[Dataset items]
*** Begin section ***
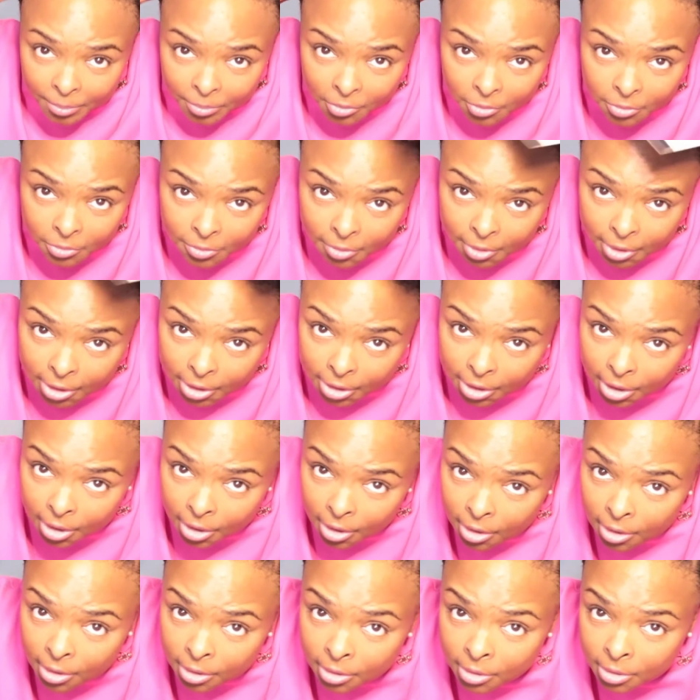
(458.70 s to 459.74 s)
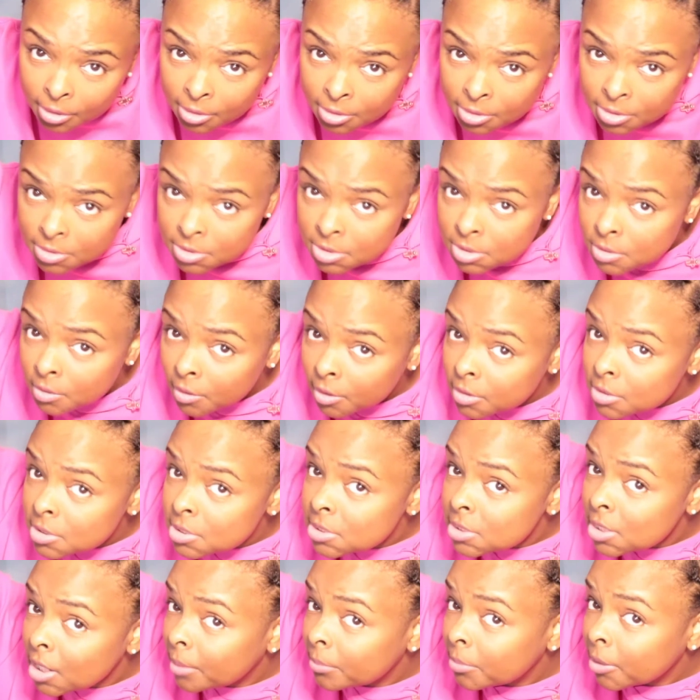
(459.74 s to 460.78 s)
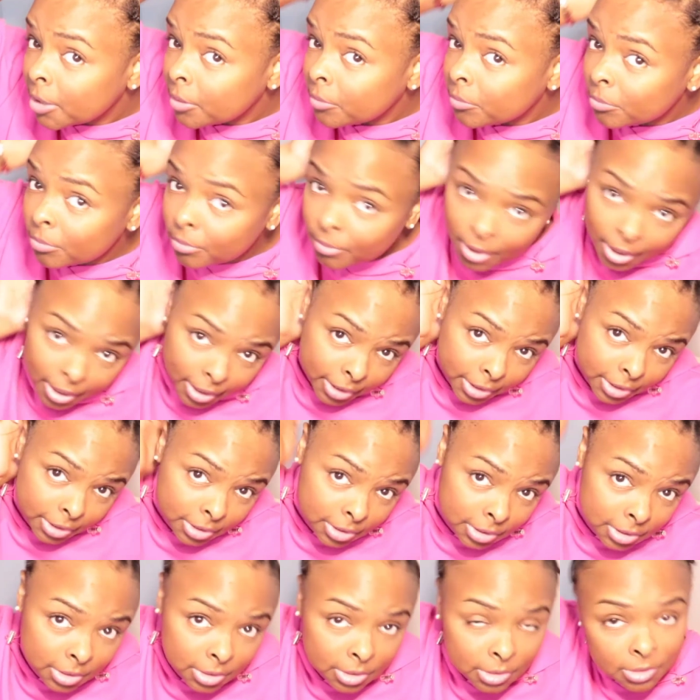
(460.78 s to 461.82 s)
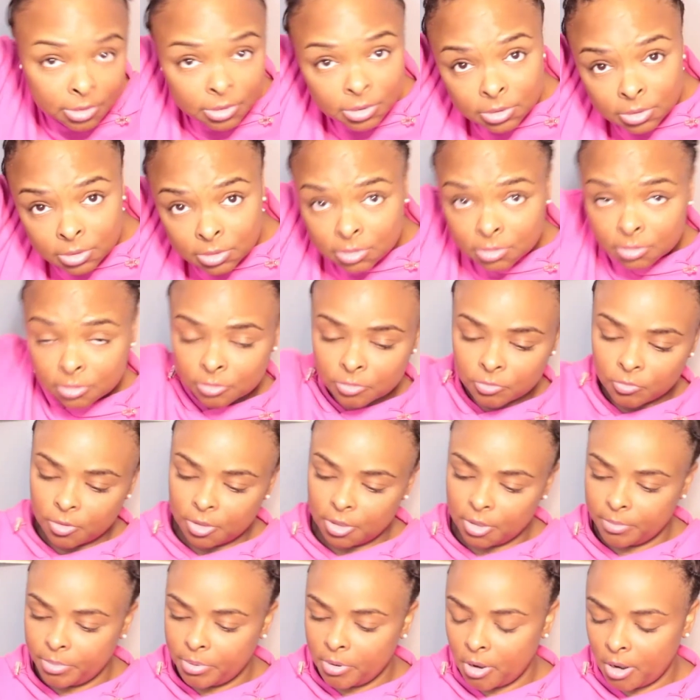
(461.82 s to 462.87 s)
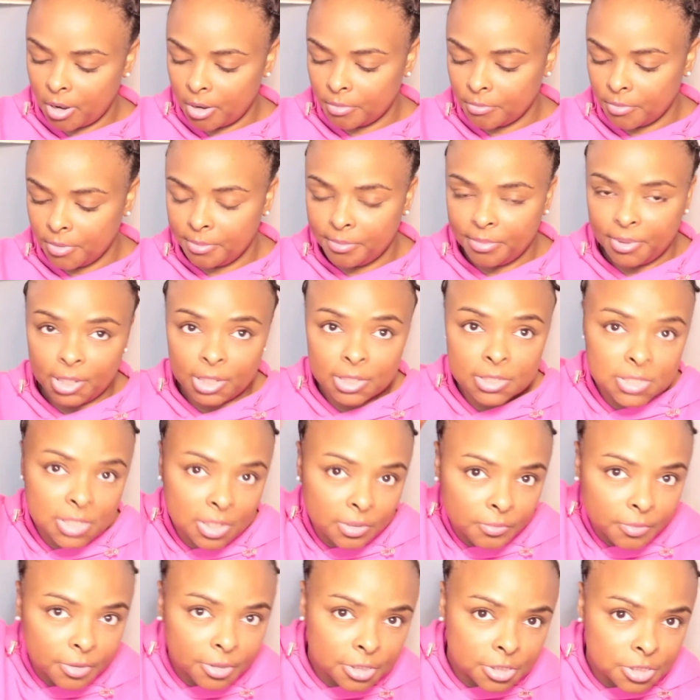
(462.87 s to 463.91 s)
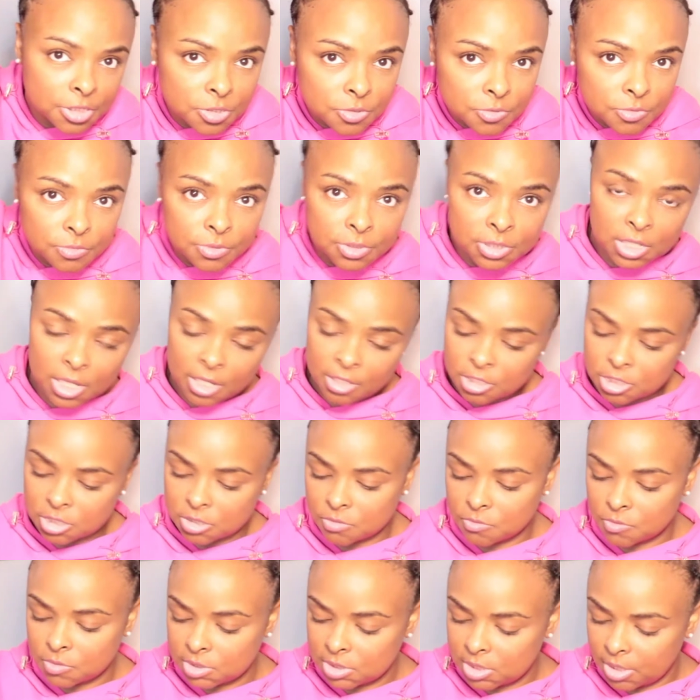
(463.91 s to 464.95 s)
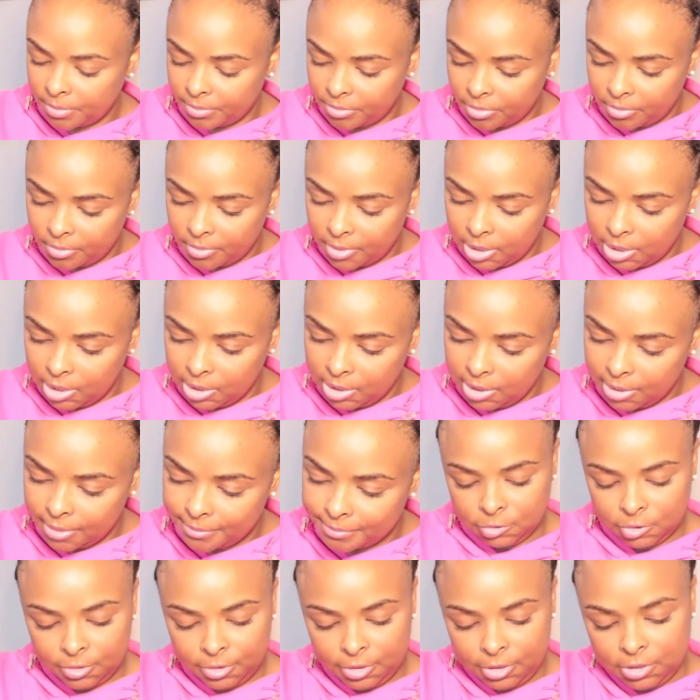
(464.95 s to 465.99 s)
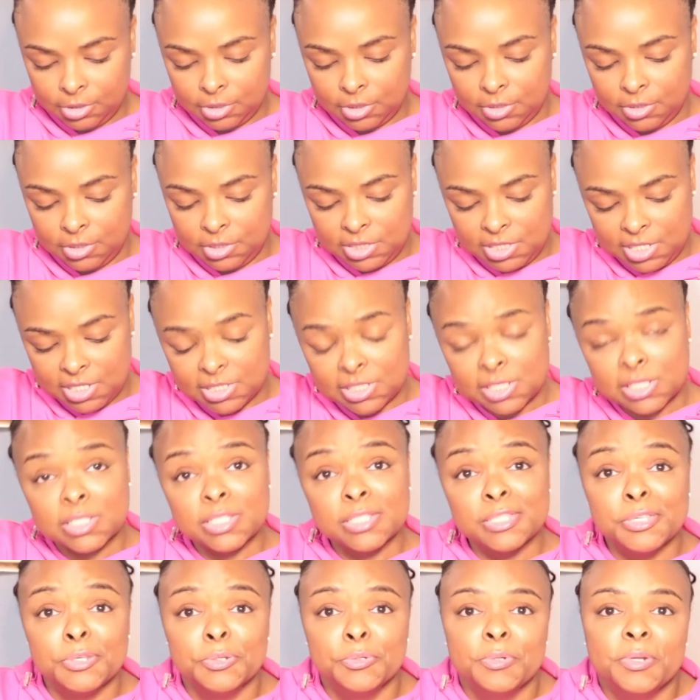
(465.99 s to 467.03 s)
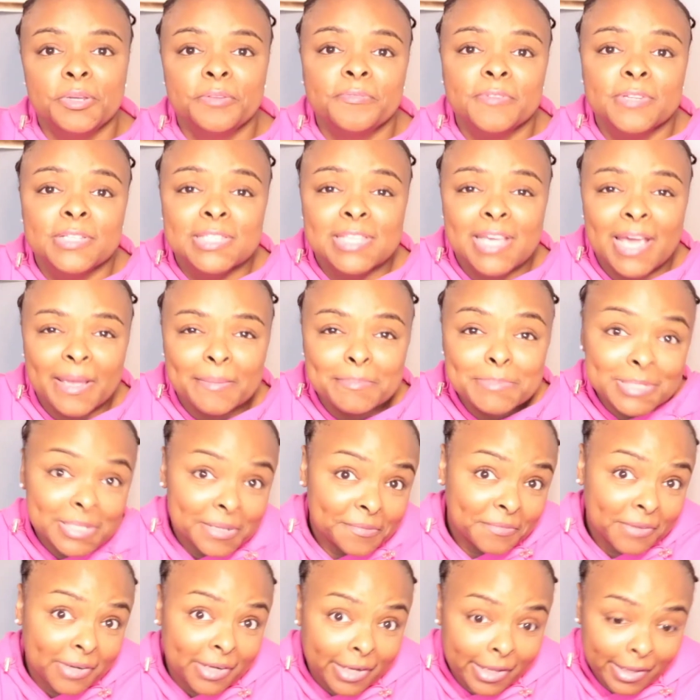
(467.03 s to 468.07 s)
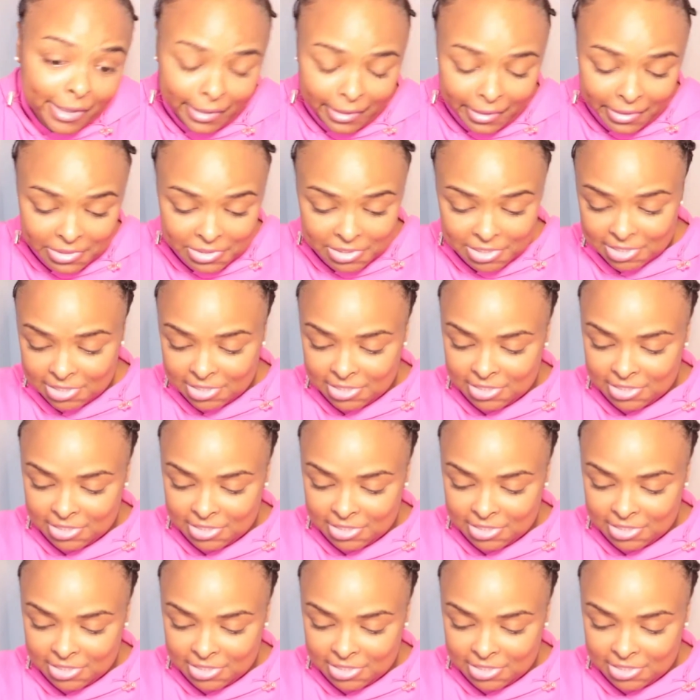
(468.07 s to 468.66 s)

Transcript: on so it'll stop like right where the part would be, so where the two sections are separated. All right, so it says it's 2 different types of nets.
*** End section ***
Exercise goal – Return, exactly as they appear, the lines from the line containing "(463.91 s to 464.95 s)" through the end of the records above, both ends included, without pictures.

Result of the task –
(463.91 s to 464.95 s)
(464.95 s to 465.99 s)
(465.99 s to 467.03 s)
(467.03 s to 468.07 s)
(468.07 s to 468.66 s)

Transcript: on so it'll stop like right where the part would be, so where the two sections are separated. All right, so it says it's 2 different types of nets.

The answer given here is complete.